Input records:
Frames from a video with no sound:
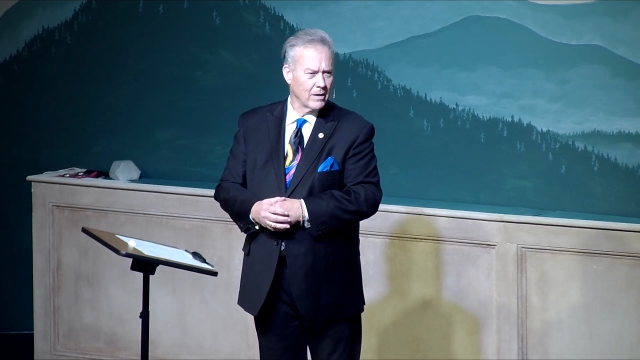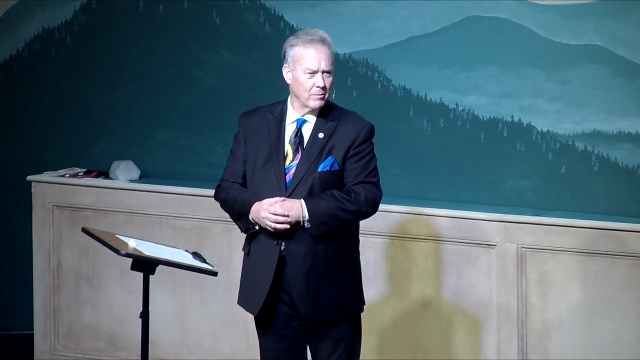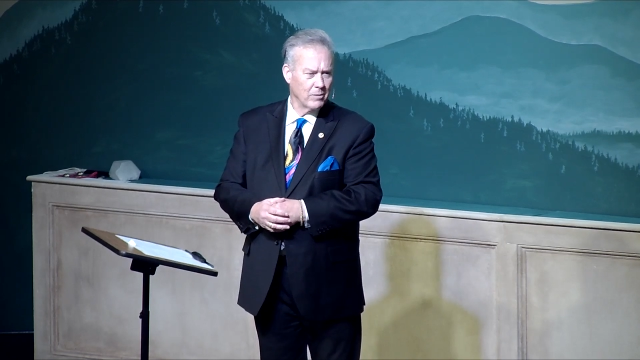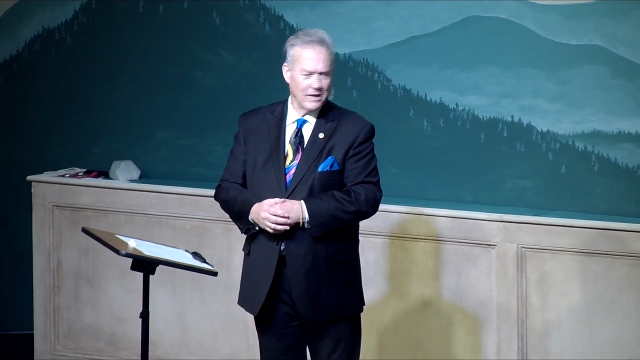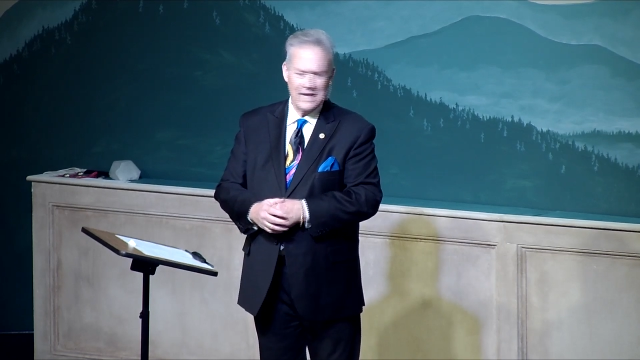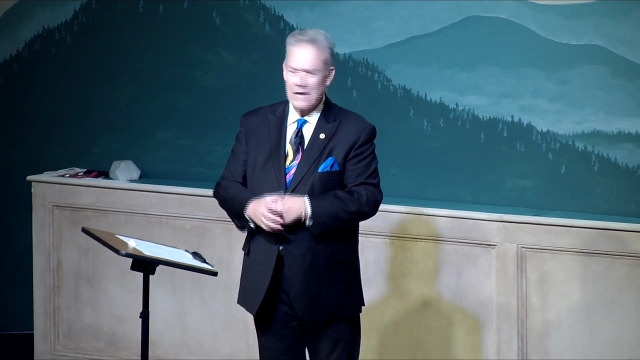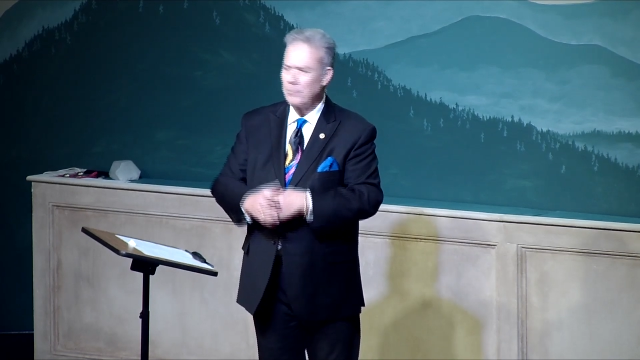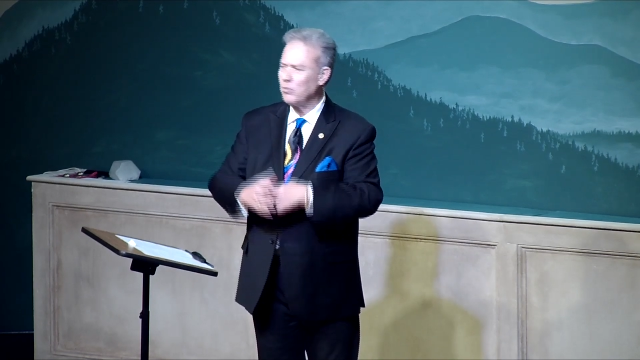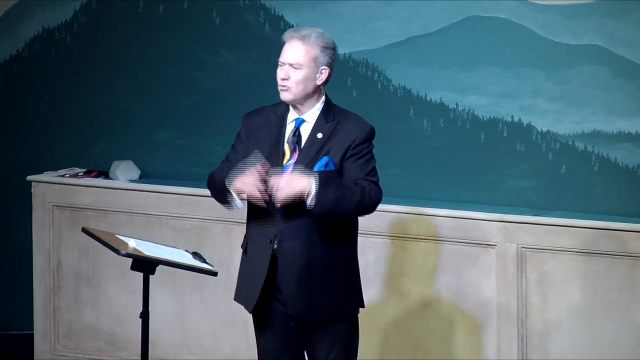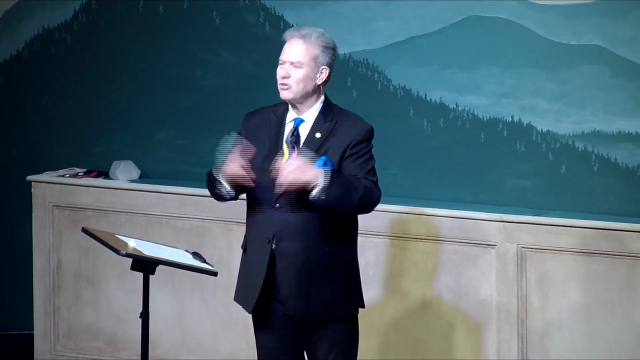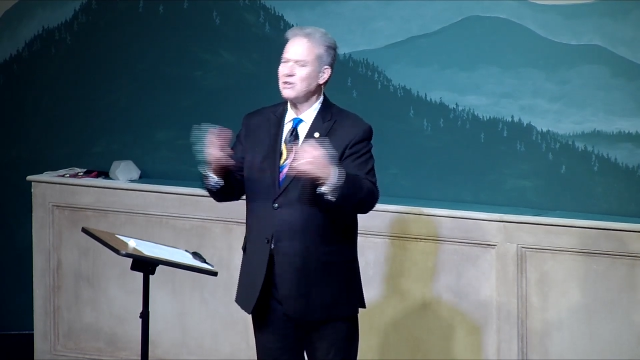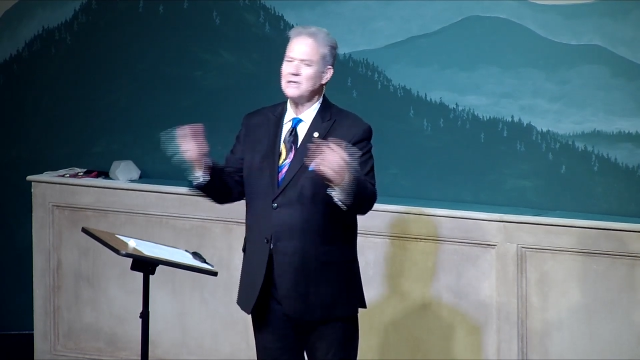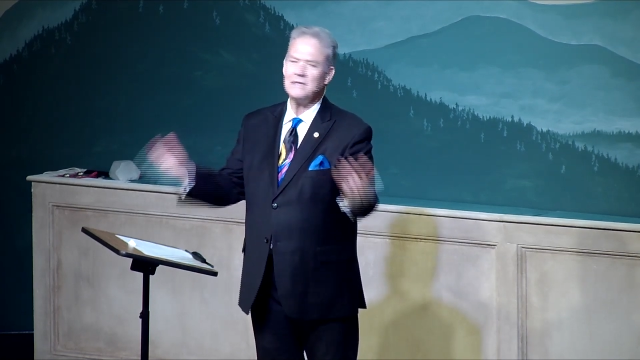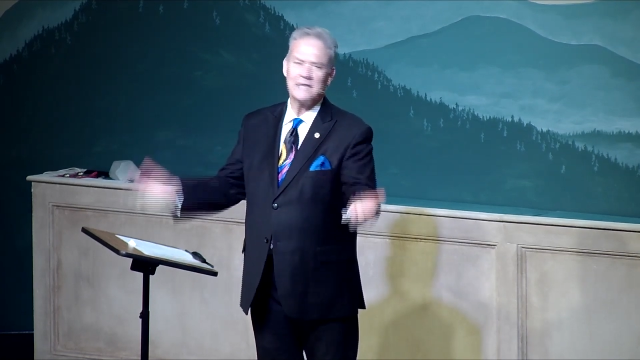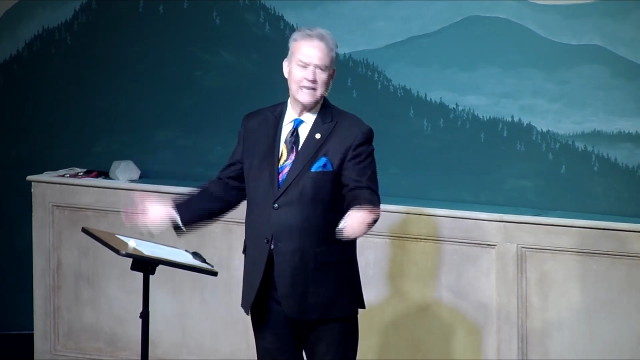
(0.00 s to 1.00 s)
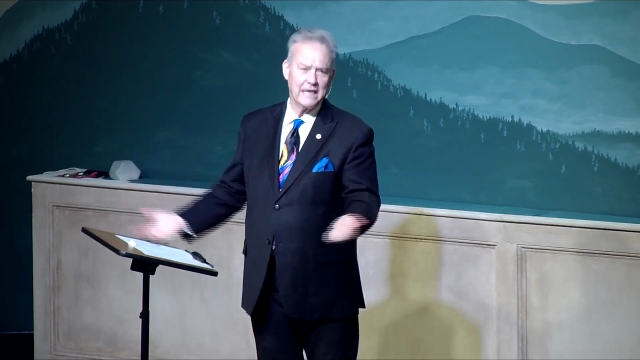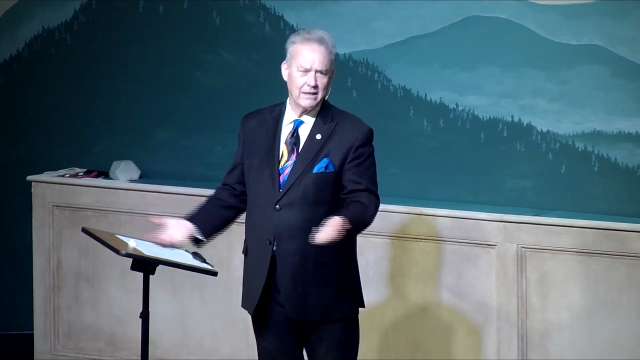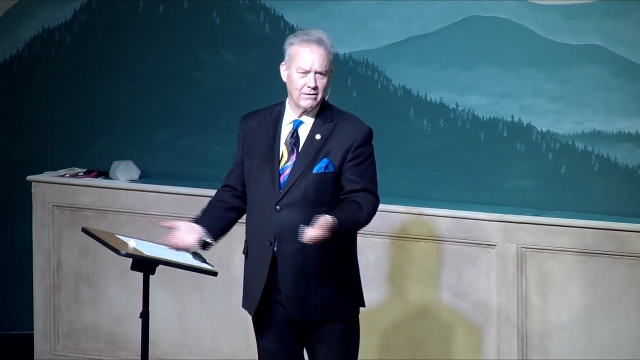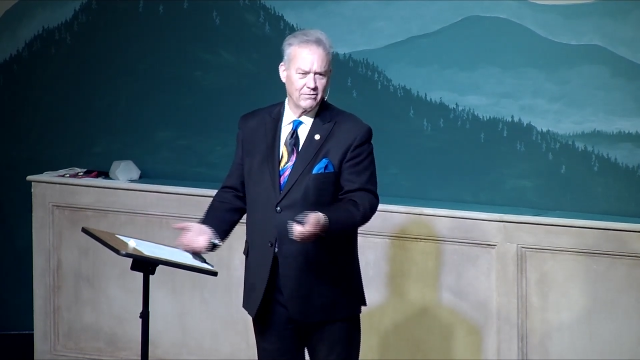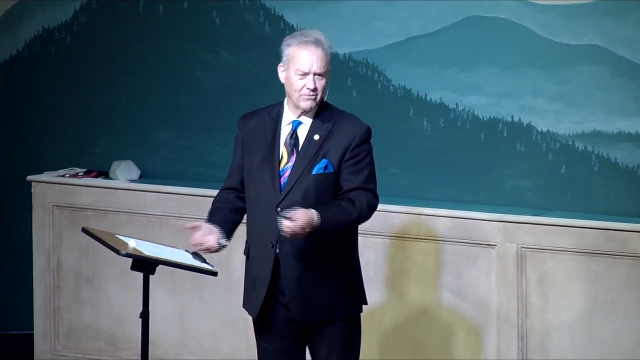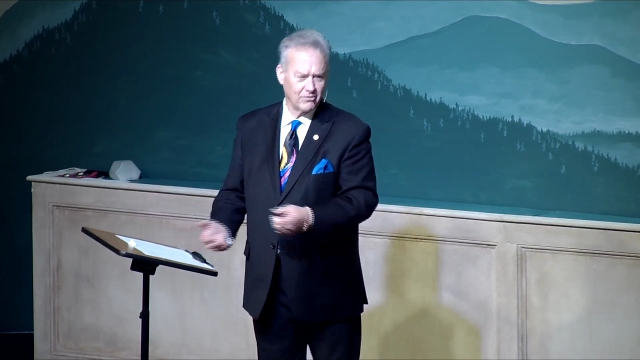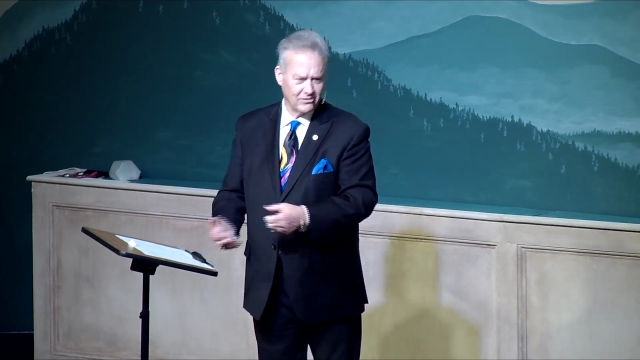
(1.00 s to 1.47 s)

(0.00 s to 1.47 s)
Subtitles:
able to leave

What the task requires:
Omit the pictures, then retype the remaining material without a single change.

Response to the exercise:
Frames from a video with no sound:
(0.00 s to 1.00 s)
(1.00 s to 1.47 s)

(0.00 s to 1.47 s)
Subtitles:
able to leave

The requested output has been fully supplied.